» DIRECTIONS FOR THIS TASK:
Every line of the material below needs to be copied exactly; omit the pictures.

» DATA LISTING:
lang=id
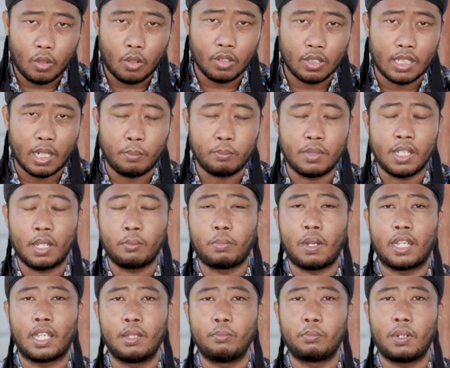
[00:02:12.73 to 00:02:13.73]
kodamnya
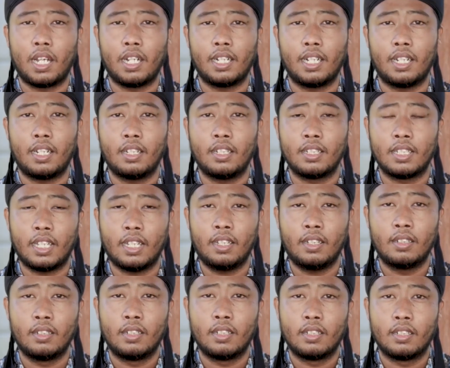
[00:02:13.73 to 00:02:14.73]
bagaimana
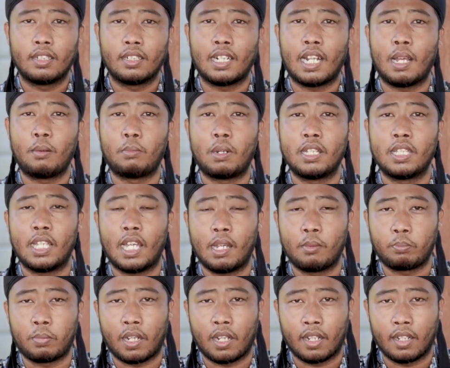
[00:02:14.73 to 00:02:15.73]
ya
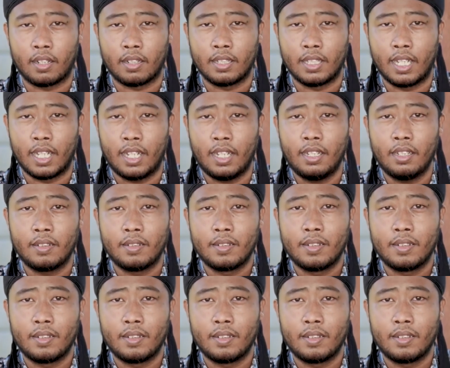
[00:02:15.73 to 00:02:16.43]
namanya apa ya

» WORKED SOLUTION:
lang=id
[00:02:12.73 to 00:02:13.73]
kodamnya
[00:02:13.73 to 00:02:14.73]
bagaimana
[00:02:14.73 to 00:02:15.73]
ya
[00:02:15.73 to 00:02:16.43]
namanya apa ya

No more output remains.